─── Given data ───
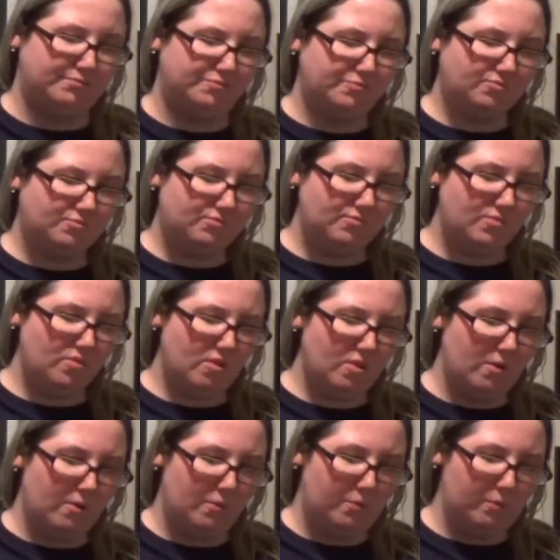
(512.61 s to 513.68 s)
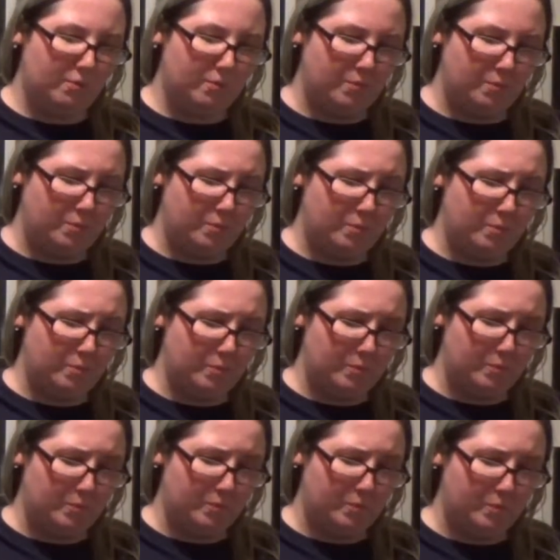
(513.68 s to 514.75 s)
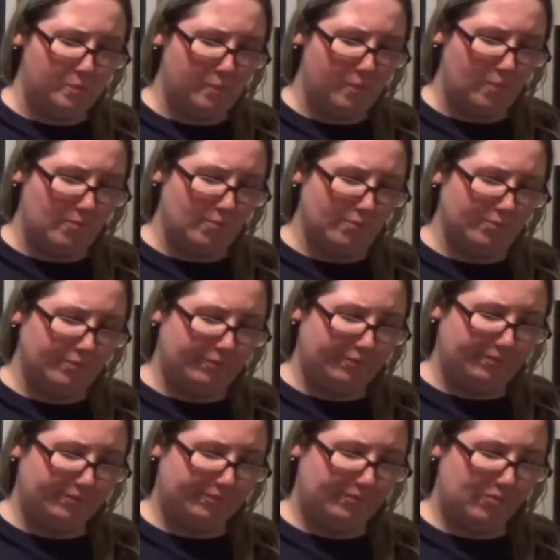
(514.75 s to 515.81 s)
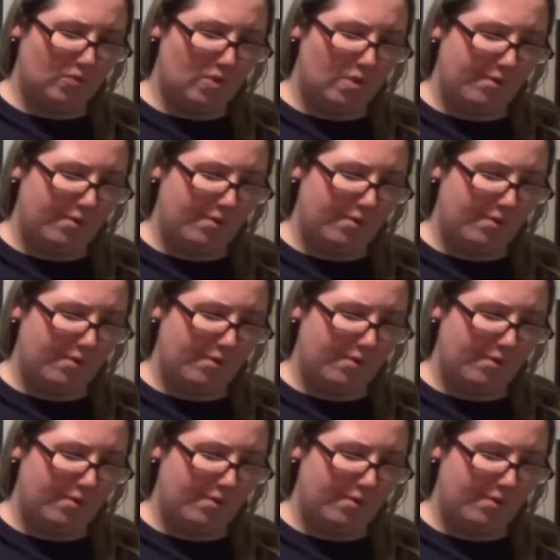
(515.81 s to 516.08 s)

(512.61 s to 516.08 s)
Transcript: This person isn't speaking.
───
Work task.
Could you write out all the records exactly, without the pictures?

Output of the task.
(512.61 s to 513.68 s)
(513.68 s to 514.75 s)
(514.75 s to 515.81 s)
(515.81 s to 516.08 s)

(512.61 s to 516.08 s)
Transcript: This person isn't speaking.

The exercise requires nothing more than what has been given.